Pour les milieux marocains, l’objectif sera clair: réduire son influence et limiter le temps dont il dispose pour organiser le jeu. Si Ødegaard trouve facilement Haaland ou les ailiers dans les espaces, la soirée pourrait rapidement devenir compliquée.

Lors des derniers matchs de préparation, les Lions de l’Atlas ont souvent dominé territorialement leurs adversaires. Face à la Norvège, ils pourraient être amenés à défendre davantage et à gérer des séquences de pressing plus intenses.

Le trio du milieu devra être capable de ressortir proprement les ballons tout en empêchant les Norvégiens d’installer leurs transitions rapides. C’est probablement dans cette zone du terrain que se jouera une grande partie du match.

Plus qu’un simple match amical

Même si le résultat restera secondaire, cette rencontre revêt une importance particulière. Le sélectionneur national pourra observer les automatismes de son équipe face à une opposition crédible, tester plusieurs associations et vérifier l’état physique de certains joueurs après le long voyage vers les États-Unis.

Les titulaires potentiels auront également l’occasion d’emmagasiner de la confiance avant le rendez-vous face au Brésil. Car au-delà de l’aspect tactique, ce genre de confrontation permet aussi de retrouver les sensations du très haut niveau.
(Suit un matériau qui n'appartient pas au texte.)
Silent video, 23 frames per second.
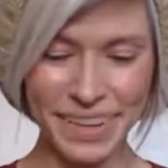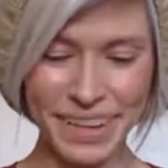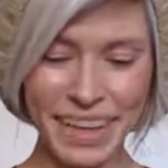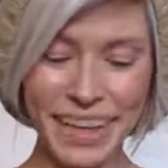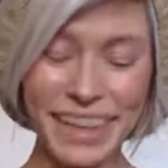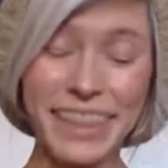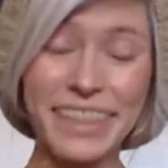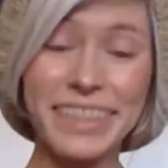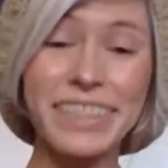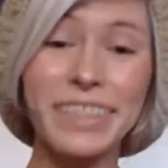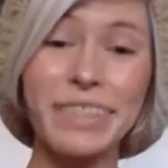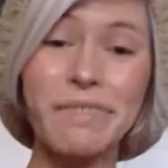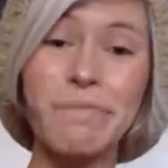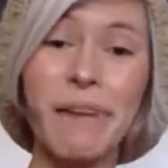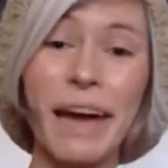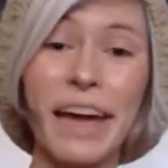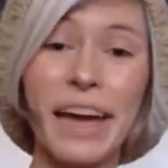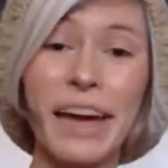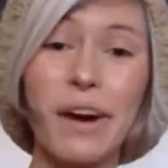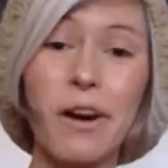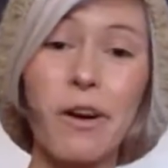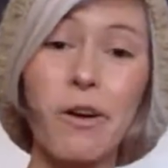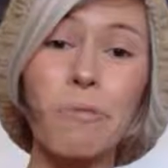This is
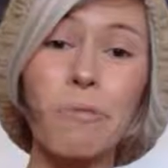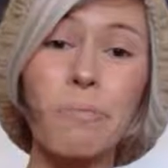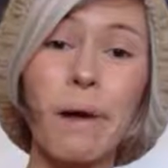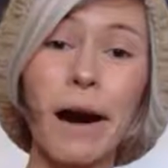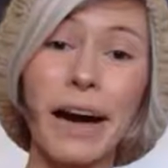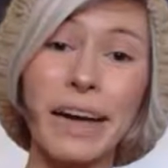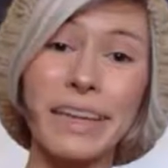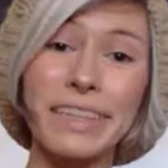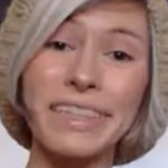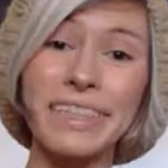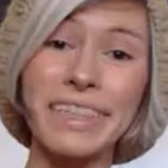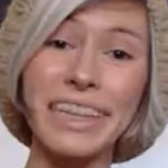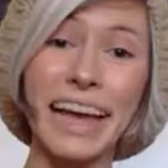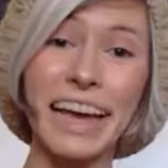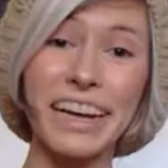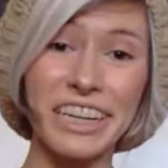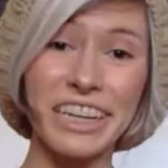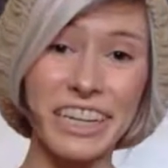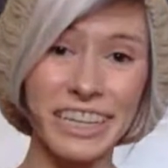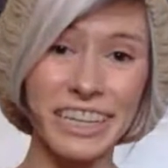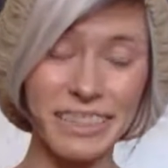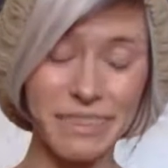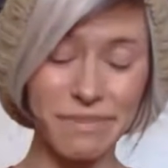my Opa's
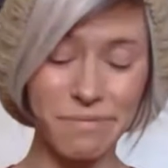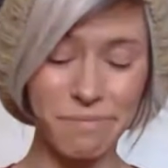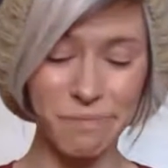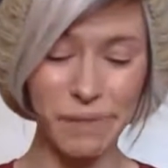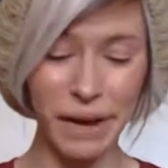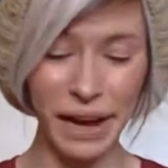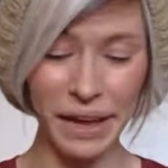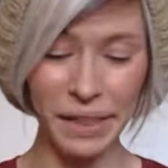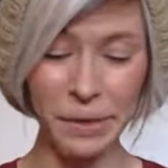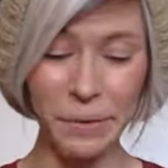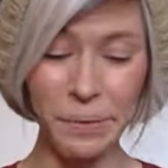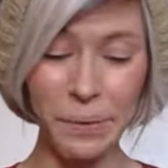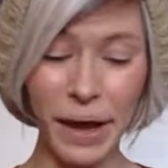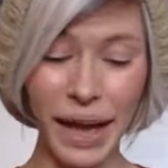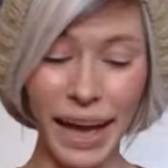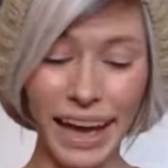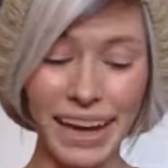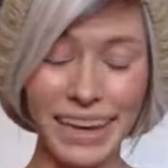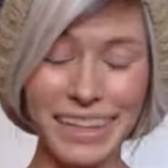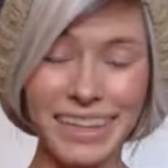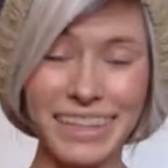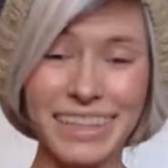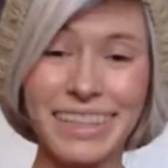letter, by the
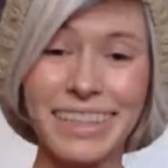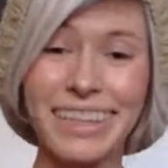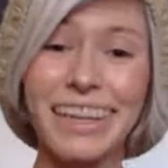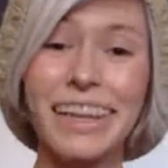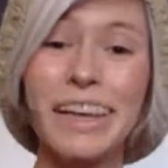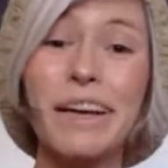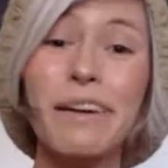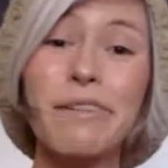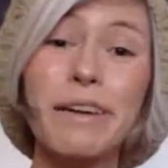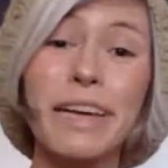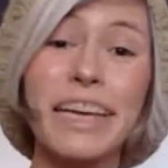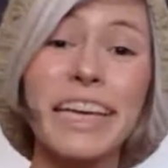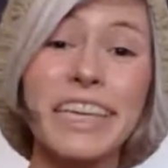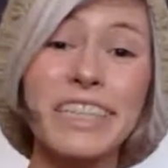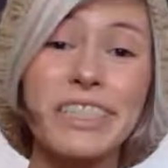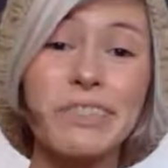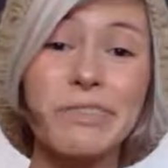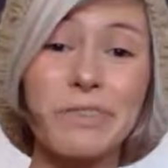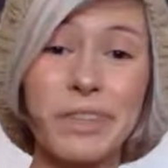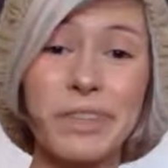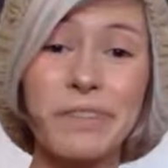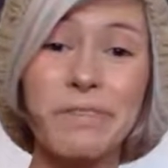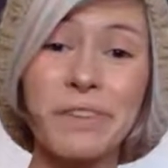way, his
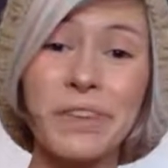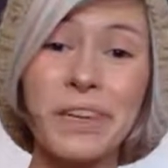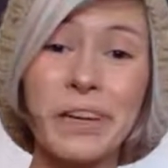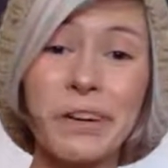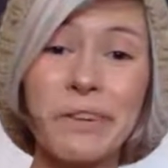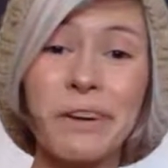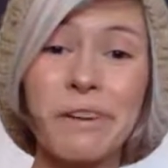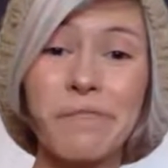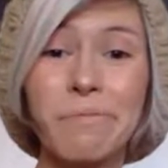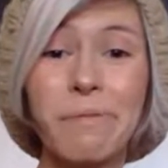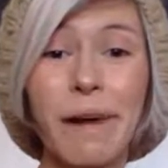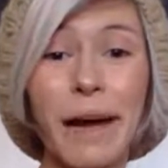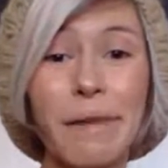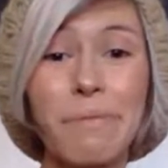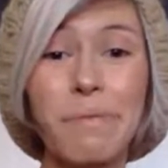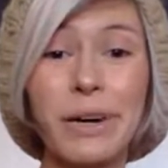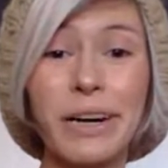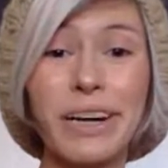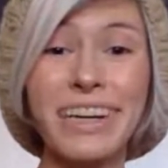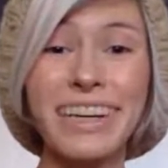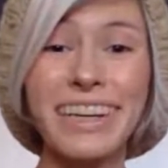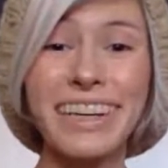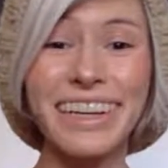review of my
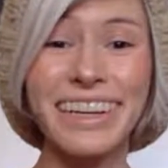book.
Le premier adversaire du Maroc au Mondial sera le Brésil. Même si les styles de jeu diffèrent, la Norvège présente plusieurs caractéristiques qui rappellent les exigences du football international moderne: intensité, vitesse d’exécution, puissance athlétique et efficacité dans les deux surfaces. Les Lions de l’Atlas auront donc tout intérêt à considérer cette rencontre comme un véritable match de Coupe du Monde.

À Harrison, il ne s’agira pas simplement de préparer le Mondial. Il s’agira de vérifier que tout est prêt pour entrer dans la compétition avec les meilleures garanties possibles. Car une fois le coup d’envoi donné face à la Seleção, il n’y aura plus de place pour les essais. Le temps des réglages sera terminé et celui des vérités commencera.